Estoy tratando de ponerme al día con la saga de La Torre Oscura, de la cual ya reseñé los dos primeros libros, El pistolero y La llegada de los tres. Hace pocos días terminé de releer el tercer libro de la serie, Las tierras baldías. En la medida de lo posible, intentaré no soltar demasiados spoilers, por lo cual esta entrada va a ser cortísima.

La acción transcurre cinco semanas después de los eventos del libro anterior, donde el protagonista, un pistolero llamado Roland Deschain, revela más detalles acerca del mundo en el que ha vivido y la importancia de la Torre Oscura en él. Por primera vez se nos ofrece a los lectores una visión clara del universo complejo de Stephen King, donde la magia, la tecnología y lo sobrenatural se entremezclan de maneras insólitas e insospechadas.

Este libro explica conceptos de importancia capital no solo dentro de la saga sino también presente en toda la obra de King: por ejemplo, la noción de ka (que nosotros traduciríamos como destino) y ka-tet (personas unidas por el ka). Tanto en esta serie como en obras más «autoconclusivas» del autor persiste la idea de que hay fuerzas ultraterrenas que entrecruzan la vida de dos o más personas por una razón peculiar. Esto se puede ver perfectamente en novelas como Apocalipsis, Desesperación o incluso la ya reconocidísima Eso.
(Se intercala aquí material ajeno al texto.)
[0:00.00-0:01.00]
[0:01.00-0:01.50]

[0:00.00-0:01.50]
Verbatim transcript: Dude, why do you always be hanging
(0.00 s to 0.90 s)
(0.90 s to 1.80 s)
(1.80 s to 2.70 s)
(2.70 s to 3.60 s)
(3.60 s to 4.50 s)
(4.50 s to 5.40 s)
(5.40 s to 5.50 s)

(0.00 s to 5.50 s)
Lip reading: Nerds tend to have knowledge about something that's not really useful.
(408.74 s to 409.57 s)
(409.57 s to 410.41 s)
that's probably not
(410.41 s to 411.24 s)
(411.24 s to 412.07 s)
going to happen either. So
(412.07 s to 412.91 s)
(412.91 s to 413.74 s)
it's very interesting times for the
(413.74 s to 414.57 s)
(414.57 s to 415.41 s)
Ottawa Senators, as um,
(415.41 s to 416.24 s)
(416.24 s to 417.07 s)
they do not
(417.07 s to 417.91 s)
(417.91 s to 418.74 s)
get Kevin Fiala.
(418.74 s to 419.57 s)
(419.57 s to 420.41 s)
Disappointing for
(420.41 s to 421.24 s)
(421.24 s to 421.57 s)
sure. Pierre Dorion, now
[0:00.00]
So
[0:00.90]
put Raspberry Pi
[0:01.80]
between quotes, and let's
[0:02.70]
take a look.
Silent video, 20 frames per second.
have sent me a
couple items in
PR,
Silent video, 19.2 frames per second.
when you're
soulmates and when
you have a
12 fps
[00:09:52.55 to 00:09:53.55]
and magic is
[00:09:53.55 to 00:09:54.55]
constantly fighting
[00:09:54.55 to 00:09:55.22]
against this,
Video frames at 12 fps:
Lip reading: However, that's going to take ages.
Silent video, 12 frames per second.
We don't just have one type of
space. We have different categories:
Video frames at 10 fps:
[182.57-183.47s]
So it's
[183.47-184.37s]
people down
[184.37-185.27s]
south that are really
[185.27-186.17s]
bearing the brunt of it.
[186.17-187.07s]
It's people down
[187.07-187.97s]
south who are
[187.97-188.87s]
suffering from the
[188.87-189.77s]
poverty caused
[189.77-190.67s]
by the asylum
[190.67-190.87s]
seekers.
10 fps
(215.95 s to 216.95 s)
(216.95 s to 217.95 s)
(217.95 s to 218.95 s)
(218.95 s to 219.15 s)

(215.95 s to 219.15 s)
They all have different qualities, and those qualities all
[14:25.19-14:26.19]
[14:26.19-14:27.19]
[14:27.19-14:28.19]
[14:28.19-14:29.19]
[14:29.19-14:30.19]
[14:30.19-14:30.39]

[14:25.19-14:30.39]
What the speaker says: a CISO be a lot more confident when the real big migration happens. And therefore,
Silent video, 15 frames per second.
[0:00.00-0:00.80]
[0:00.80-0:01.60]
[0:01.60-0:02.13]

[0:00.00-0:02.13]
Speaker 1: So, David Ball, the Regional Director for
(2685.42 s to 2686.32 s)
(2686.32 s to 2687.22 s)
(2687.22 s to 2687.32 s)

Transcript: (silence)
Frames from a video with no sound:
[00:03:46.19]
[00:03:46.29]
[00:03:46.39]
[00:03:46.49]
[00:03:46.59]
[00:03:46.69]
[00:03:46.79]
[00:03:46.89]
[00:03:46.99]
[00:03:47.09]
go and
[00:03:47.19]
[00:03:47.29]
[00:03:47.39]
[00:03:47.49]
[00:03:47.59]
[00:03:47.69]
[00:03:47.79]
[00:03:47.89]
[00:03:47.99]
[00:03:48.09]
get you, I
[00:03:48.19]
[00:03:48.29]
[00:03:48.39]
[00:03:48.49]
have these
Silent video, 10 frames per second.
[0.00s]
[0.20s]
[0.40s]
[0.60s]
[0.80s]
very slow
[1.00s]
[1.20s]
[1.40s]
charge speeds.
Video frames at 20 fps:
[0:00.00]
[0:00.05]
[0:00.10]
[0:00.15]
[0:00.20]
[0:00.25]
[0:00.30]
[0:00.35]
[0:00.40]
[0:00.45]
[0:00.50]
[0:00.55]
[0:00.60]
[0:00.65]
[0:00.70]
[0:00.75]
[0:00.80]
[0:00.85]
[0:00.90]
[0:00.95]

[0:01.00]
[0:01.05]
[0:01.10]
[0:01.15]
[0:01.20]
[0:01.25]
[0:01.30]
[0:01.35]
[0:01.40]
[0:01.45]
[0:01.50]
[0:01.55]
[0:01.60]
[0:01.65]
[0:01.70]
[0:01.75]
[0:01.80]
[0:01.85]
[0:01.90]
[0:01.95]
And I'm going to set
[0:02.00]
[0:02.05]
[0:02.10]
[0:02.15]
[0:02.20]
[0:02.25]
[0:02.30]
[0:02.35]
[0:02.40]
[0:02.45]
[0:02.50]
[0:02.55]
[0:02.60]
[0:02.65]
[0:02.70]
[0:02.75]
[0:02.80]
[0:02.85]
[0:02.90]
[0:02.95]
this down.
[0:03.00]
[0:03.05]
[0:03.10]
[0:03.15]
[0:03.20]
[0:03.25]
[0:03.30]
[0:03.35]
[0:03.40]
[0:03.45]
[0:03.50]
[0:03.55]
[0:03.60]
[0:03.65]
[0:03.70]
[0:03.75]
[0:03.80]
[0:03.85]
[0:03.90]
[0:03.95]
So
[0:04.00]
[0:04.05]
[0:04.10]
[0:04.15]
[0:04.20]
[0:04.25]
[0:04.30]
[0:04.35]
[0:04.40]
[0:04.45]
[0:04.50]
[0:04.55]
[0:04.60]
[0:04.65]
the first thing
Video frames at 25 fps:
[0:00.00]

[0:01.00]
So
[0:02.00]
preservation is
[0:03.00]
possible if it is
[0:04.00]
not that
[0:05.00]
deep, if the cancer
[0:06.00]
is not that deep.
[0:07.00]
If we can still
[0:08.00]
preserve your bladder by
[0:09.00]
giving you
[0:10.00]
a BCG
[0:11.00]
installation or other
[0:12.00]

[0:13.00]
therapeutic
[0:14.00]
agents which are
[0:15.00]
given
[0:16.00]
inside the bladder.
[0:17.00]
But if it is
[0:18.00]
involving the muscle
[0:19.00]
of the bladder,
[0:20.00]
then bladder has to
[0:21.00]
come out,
Dentro del universo de King, y aún más dentro de la serie de La Torre Oscura, nada ocurre porque sí.

Si te bancaste los dos primeros libros de buena gana, el tercero no te va a defraudar: acción, tensión, emoción, suspenso, misterios, balas y sangre. Tanto Roland como el resto de los personajes secundarios que aparecen en la novela van desarrollándose de manera implacable y humana. King sabe cómo componer personajes fuertes, frágiles, increíbles y creíbles a la vez.

El final, indudablemente, te tiene que dejar con la boca abierta y con ganas de más. Es todo lo que diré.

En cuanto a detalles que no me han gustado, podría decir que algunas situaciones tenían un sabor muy a deus ex machina, pero, dentro de lo aceptable. Las tierras baldías lo maneja coherentemente. Lo digo porque he conocido peores libros de King (cof, cof, El cazador de sueños, cof, cof), donde los artificios y los hilos de la marioneta se notaban demasiado.

Pero que esta mera observación técnica no los desaliente a seguir leyendo esta serie, por mucho una saga monumental en cuando a complejidad, simbolismos y personajes.


¡Muchas gracias por leer y nos reencontraremos en la próxima entrada de Opiniones marginales!